José Francisco Sánchez Sánchez
Paco Sánchez EN LA CUERDA FLOJA

OPINIÓN

Parece que un cáncer persigue a los presidentes populistas latinoamericanos: no lo padece solo Chávez, que va a curarse con el también enfermo Fidel. En enero se anunció que el paraguayo Lugo había superado su linfoma, diagnosticado hace dos años. Y acaso en uno de esos contagios de todo lo malo -ya se sabe que lo que se contagia es la tiña, no la hermosura-, quiso tener uno de tiroides Cristina Fernández en el último diciembre, pero los médicos dijeron que no padecía tal cosa y tuvo que volver a su Casa Rosada, como una princesa envuelta por el cariño de su pueblo, tan burdamente manipulado.
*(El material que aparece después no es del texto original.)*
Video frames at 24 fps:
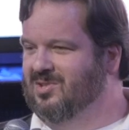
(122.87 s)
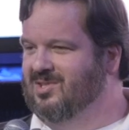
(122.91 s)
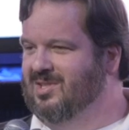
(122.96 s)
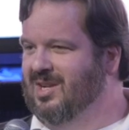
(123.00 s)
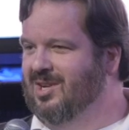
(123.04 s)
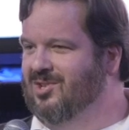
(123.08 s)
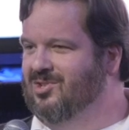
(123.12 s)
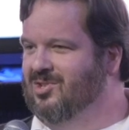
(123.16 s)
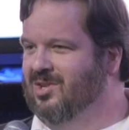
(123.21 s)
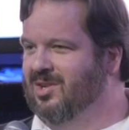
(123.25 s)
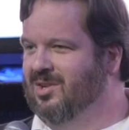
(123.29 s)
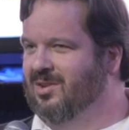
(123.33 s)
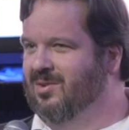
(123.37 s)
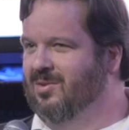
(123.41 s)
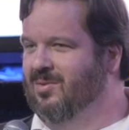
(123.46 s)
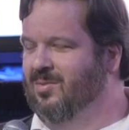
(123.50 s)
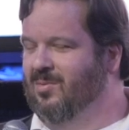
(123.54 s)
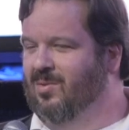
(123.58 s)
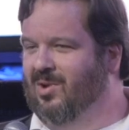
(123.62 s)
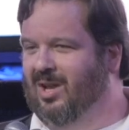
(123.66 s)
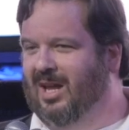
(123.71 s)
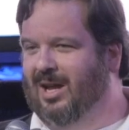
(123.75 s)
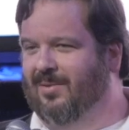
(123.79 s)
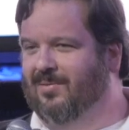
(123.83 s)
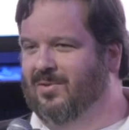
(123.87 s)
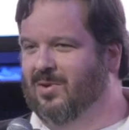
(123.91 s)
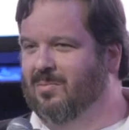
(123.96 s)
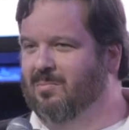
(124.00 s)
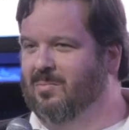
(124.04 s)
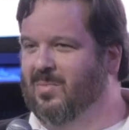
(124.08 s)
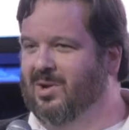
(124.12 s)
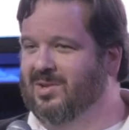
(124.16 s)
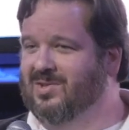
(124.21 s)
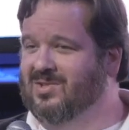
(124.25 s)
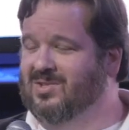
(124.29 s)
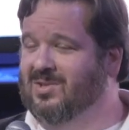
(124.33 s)
a station. Well, after
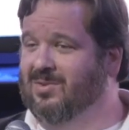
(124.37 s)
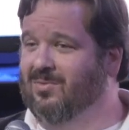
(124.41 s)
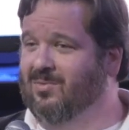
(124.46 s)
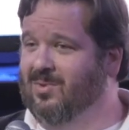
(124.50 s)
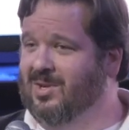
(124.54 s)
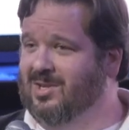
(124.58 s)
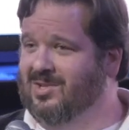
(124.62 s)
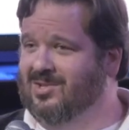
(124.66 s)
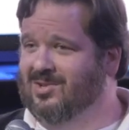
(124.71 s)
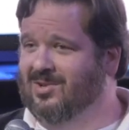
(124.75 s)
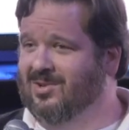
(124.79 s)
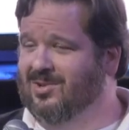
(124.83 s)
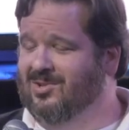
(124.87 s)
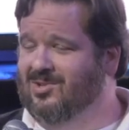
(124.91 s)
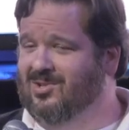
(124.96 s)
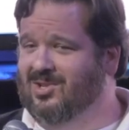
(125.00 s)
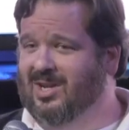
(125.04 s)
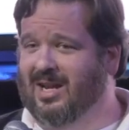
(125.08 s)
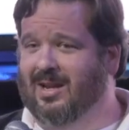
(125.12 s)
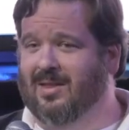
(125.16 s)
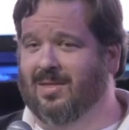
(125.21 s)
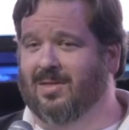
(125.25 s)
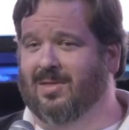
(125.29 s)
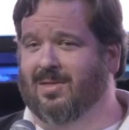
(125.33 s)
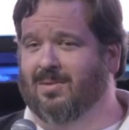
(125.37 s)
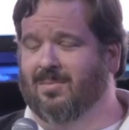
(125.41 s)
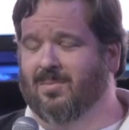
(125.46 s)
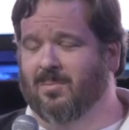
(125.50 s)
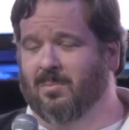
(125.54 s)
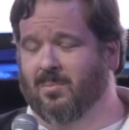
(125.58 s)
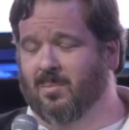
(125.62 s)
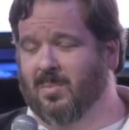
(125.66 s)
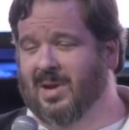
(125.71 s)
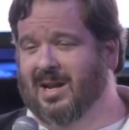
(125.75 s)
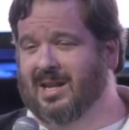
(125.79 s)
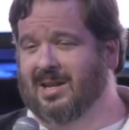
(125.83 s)
months of research and
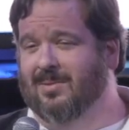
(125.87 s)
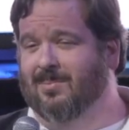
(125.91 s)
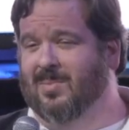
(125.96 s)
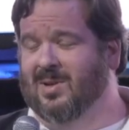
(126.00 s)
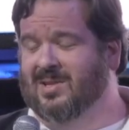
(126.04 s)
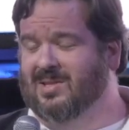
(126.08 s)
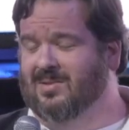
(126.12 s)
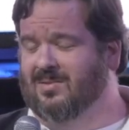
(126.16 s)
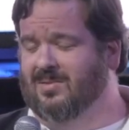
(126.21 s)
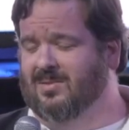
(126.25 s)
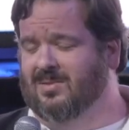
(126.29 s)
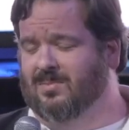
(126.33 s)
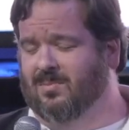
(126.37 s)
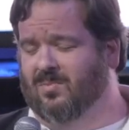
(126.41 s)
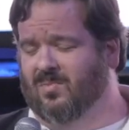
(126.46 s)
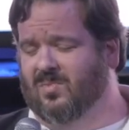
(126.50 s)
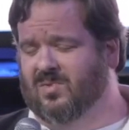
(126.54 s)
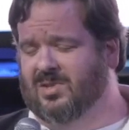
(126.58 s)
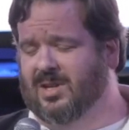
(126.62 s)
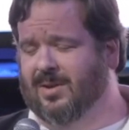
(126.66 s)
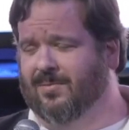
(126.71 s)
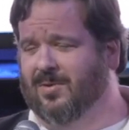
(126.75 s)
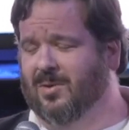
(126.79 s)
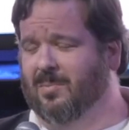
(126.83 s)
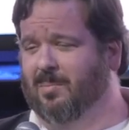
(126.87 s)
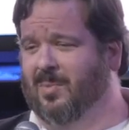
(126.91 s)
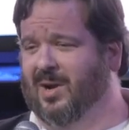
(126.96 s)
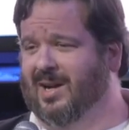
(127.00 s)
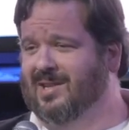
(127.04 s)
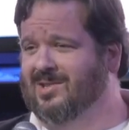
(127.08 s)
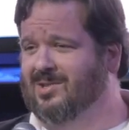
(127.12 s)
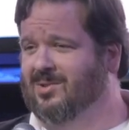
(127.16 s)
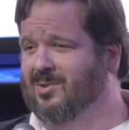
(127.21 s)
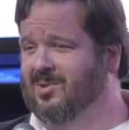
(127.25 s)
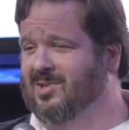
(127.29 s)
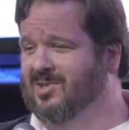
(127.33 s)
many different
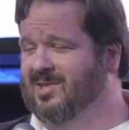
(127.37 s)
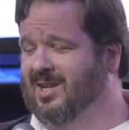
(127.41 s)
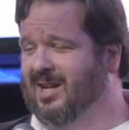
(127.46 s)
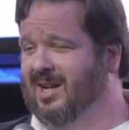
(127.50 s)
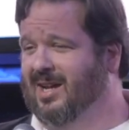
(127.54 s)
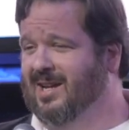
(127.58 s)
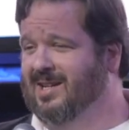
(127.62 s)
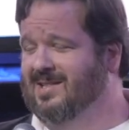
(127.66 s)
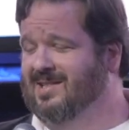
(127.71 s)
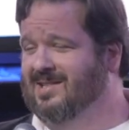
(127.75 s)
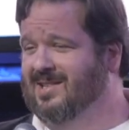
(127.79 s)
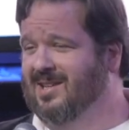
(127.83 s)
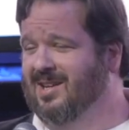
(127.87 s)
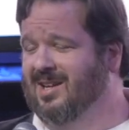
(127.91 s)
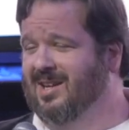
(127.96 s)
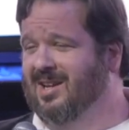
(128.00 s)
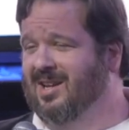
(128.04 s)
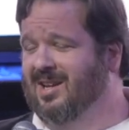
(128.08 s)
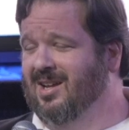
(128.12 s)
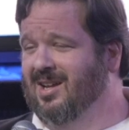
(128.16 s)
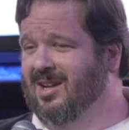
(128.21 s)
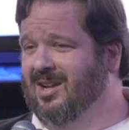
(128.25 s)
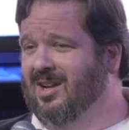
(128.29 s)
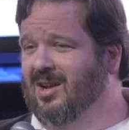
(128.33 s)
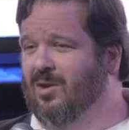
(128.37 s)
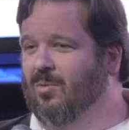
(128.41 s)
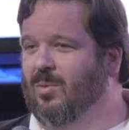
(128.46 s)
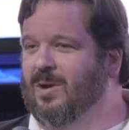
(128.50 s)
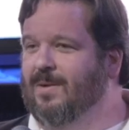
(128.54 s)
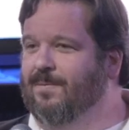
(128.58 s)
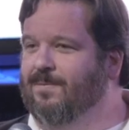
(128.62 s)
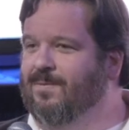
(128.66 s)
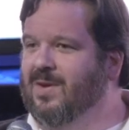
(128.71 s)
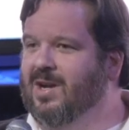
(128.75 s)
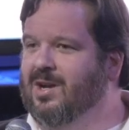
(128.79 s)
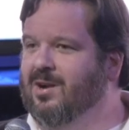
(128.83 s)
bicycle designs,
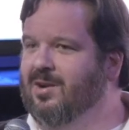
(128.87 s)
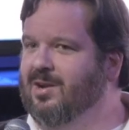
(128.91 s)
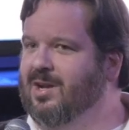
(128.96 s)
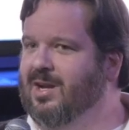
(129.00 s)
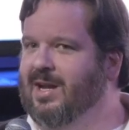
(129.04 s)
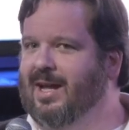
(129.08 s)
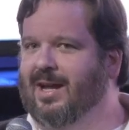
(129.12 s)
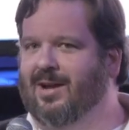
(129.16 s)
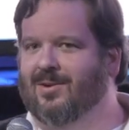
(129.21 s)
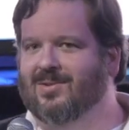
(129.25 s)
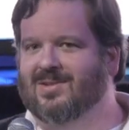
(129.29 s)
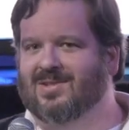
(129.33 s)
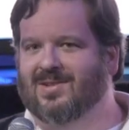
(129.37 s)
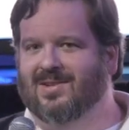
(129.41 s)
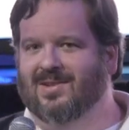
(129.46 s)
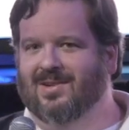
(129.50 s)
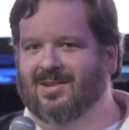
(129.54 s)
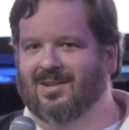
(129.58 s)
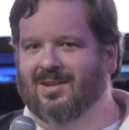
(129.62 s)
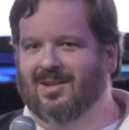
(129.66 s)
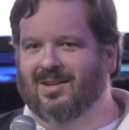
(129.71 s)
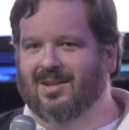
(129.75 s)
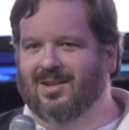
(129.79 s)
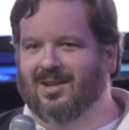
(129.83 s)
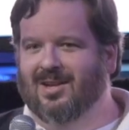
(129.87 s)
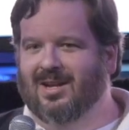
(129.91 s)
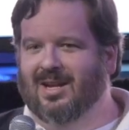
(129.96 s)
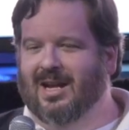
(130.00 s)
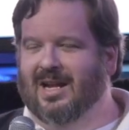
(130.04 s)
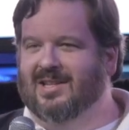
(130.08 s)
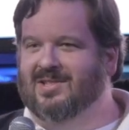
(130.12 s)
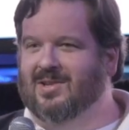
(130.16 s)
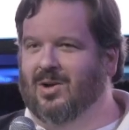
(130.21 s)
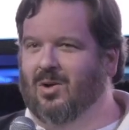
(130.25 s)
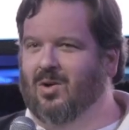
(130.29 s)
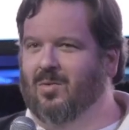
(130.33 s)
we figured it out.
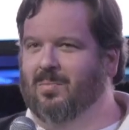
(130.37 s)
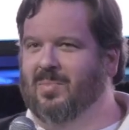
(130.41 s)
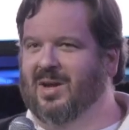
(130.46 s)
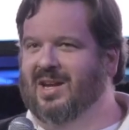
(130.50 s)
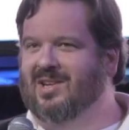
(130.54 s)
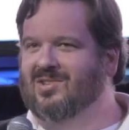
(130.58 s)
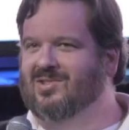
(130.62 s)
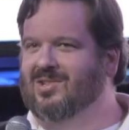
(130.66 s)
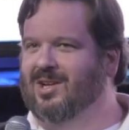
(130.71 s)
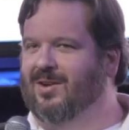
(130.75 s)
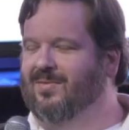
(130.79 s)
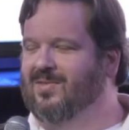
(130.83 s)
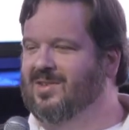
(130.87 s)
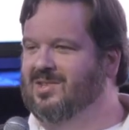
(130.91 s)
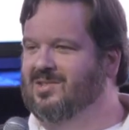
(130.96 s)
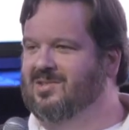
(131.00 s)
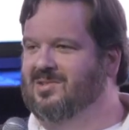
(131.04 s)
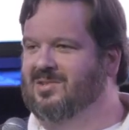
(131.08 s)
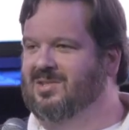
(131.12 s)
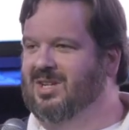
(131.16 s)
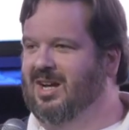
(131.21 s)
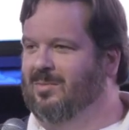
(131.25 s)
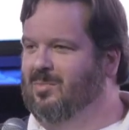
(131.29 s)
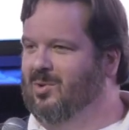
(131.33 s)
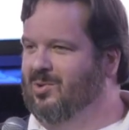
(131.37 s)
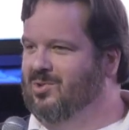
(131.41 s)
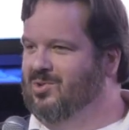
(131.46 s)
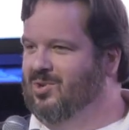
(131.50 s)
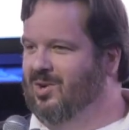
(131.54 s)
It's all based off this technology.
Pero sin cáncer para suscitar compasión, se puso a buscar enemigos fuera, que es lo propio de los populistas cuando están arruinando algo. Intentó enredar con las Malvinas -cuánto partido le saca esta mujer a Videla-, hasta que decidió nacionalizar por segunda vez YPF, después de haber obligado a Repsol a regalar un 25 por ciento a unos amigos de la familia.

Este otro cáncer hace temer a los países serios de la zona que los consideren también a ellos cancerígenos. Pero sobre todo, debería hacer pensar a gobiernos y empresas que, para enfrentarse a esa enfermedad, no valen los atajos, los trapicheos y las componendas: permitir que esta mujer hable en el Congreso de los Diputados, ceder en una falsa venta que apesta a corrupción, pasar de puntillas sobre sus ataques a la libertad de prensa? Si la defensa de los intereses económicos se sitúa por encima de la defensa de los derechos humanos y de la justicia, se termina antes o después en esto.